Il était le frigobox, une fois

Le linguiste Michel Francard et son équipe de Valibel (UCL) publient un édifiant Dictionnaire des belgicismes. Lumineuse plongée dans une langue  » semi-clandestine  » nourrie aux sources d’un imaginaire puissamment évocateur.

Longtemps, le belgicisme fut frappé d’ostracisme. On le traquait sans relâche. Ainsi fut couronnée par l’Académie française la Nouvelle chasse aux belgicismes, dont la 4e édition avait été publiée en 1981 par l’Office du bon langage, dans le giron de la Fondation Charles Plisnier. Ce travail était dû aux fins érudits Joseph Hanse, Albert Doppagne et Hélène Bourgeois-Gielen.

Le même Albert Doppagne cependant, également lauré par les augustes sociétaires du Quai Conti, rassembla dans la même collection bon nombre de Belgicismes de bon aloi. C’est dire l’ambiguïté qui présidait, il n’y a guère encore, à l’appréciation de nos particularismes linguistiques ; à l’aune parisienne en particulier, où l’on a toujours considéré d’un £il inquiet ces  » banlieusards de la langue française  » qu’étaient les Belges.

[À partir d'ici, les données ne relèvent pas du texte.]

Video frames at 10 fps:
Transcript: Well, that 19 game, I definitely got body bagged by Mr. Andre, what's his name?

Depuis, les vents ont tourné. Le linguiste Michel Francard, patron du centre de recherche Valibel (UCL), en sait quelque chose, lui qui collabora récemment au Nouveau Petit Robert pour y introduire les belgicismes les plus méritoires. Belgicismes, au demeurant, dont le tout premier recueil fut attribué à Poyart dès 1806.

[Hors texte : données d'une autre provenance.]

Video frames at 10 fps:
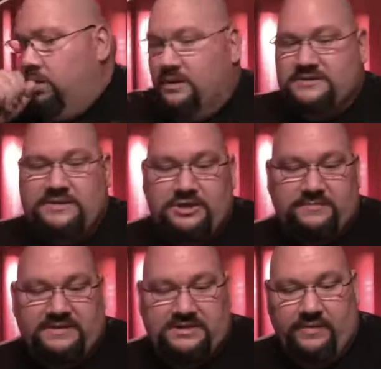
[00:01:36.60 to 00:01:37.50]

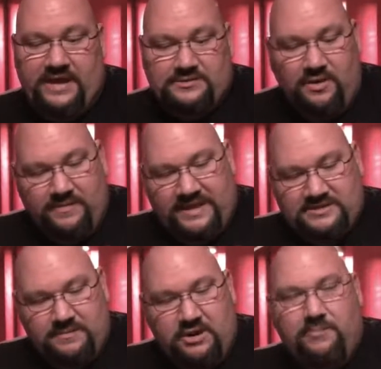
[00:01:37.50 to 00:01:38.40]
Excuse me. So that's going
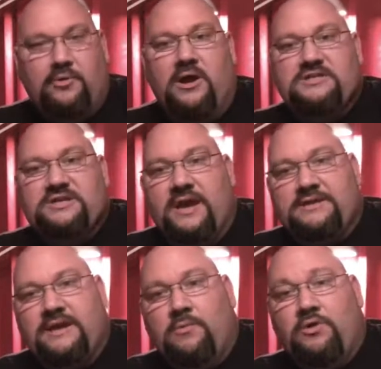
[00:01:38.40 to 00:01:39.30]
to be our
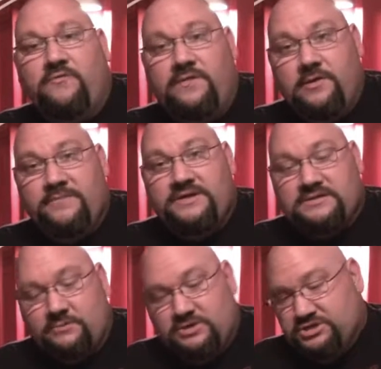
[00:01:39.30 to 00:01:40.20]
project, and I want to film
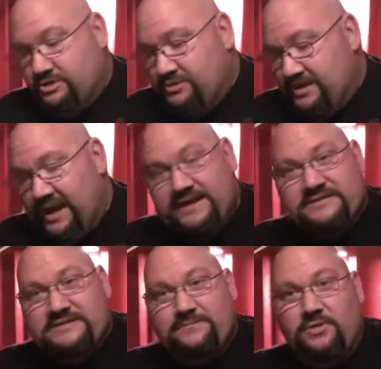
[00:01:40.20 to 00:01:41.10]
this. I want to show you
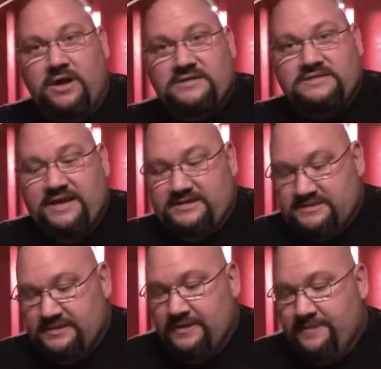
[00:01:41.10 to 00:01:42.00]
guys this
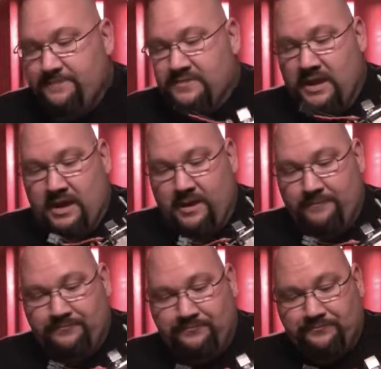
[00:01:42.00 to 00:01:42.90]
process. I
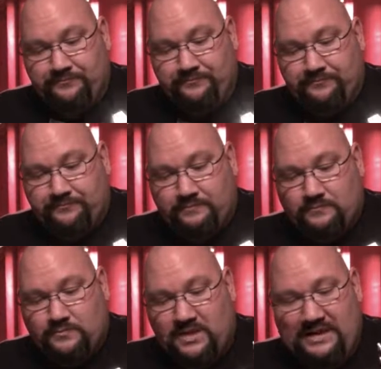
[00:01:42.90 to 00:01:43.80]

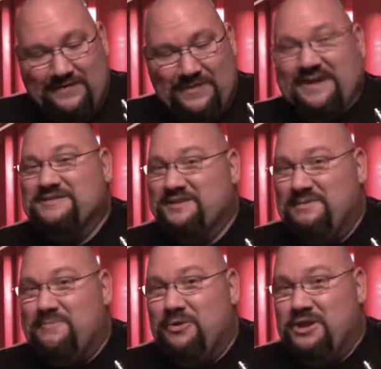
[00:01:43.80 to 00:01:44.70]
think it's going
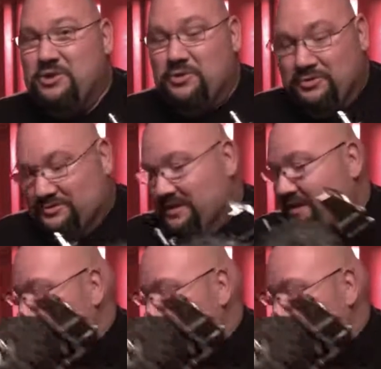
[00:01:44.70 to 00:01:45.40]
to be pretty cool.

Il faut voir qu’est exercée désormais, dans tous les coins de la francophonie, une forte pression en faveur des particularismes. On sait aujourd’hui la puissante influence du français québécois – auquel on doit par exemple le  » courriel  » ou le  » clavardage  » pour nommer deux véritables phénomènes de société contemporains – mais également celui de Suisse romande, sans compter les très nombreux régionalismes de France, recensés par Pierre Rézeau. Et sans méconnaître non plus les spécificités langagières produites en Afrique francophone ou en de plus petits foyers de francité tels que le Luxembourg, la Louisiane, La Réunion ou les Antilles.

Conducteur fantôme

C’est sur cette toile de fond considérablement décentrée que s’inscrit aujourd’hui le Dictionnaire des belgicismes dû à Michel Francard et son équipe. Un précieux outil de plus de 2 000 articles, dont la moindre vertu n’est point assurément d’évaluer la vitalité régionale de chaque mot ou locution, et de fournir, pour chacun, l’équivalent en français de référence.

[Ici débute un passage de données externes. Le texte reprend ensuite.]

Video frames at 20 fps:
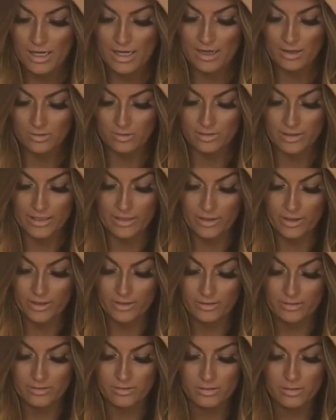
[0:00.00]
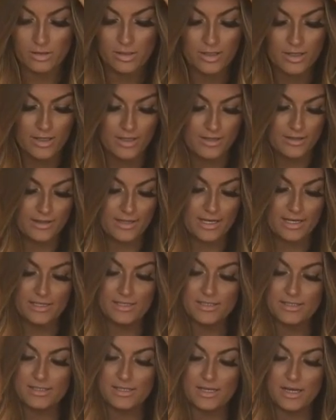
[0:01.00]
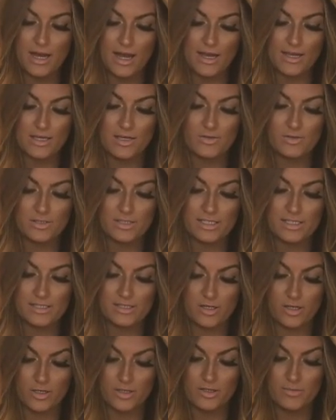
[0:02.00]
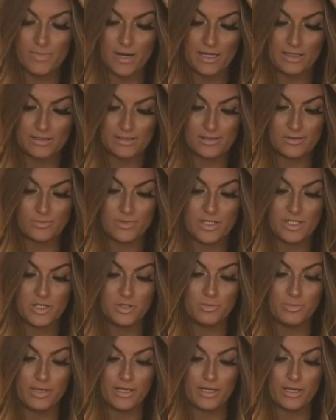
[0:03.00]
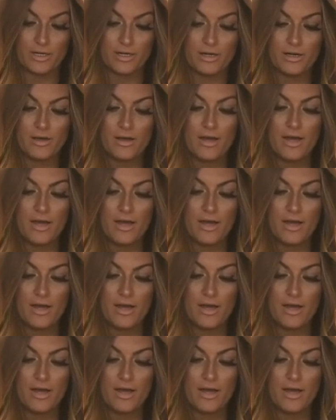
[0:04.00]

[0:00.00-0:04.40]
out later this, I use this Earth Balance Original Butter.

Longtemps donc aura prévalu un souci normatif, pour ne pas dire correctif : il convenait d’expurger le français de Belgique des barbarismes et  » impuretés  » qui l’encombraient. A présent, il s’agit de décrire les faits, sans guère chercher à les condamner. Mais, ainsi affranchis d’une sorte de jugement moral, les belgicismes ne participeront pas spontanément d’une langue seyante ; il reste à considérer en effet la portée sociale d’une façon de parler. Les seuils de tolérance, à cet égard, sont très variables. Exemple, au hasard, on aura rarement  » mal sa tête  » dans la haute société. En revanche, à Bruxelles du moins, il y aura des  » klettes  » dans toutes les couches…

Avis aux vacanciers qui s’empressent sur les routes à destination des soleils méridionaux. Il adviendra qu’ils rencontrent en Belgique un  » conducteur fantôme « , mais celui-ci n’aura pas d’équivalent attesté par-delà la frontière française. On en tirera les conclusions qu’on voudra ! Le fait est que le prédicat  » fantôme  » du conducteur qui roule à contresens provient directement du néerlandais standard  » spookrijder  » et de l’allemand  » Geisterfahrer « . On allait oublier, malgré notre riche tradition marollienne, qu’on était au carrefour des cultures latine et germanique. C’est tout le piment, décidément, de notre excellent pays.

Dictionnaire des belgicismes, de Michel Francard (avec Geneviève Geron, Régine Wilmet, Aude Wirth ; préface de Bruno Coppens), De Boeck-Duculot, 400 p.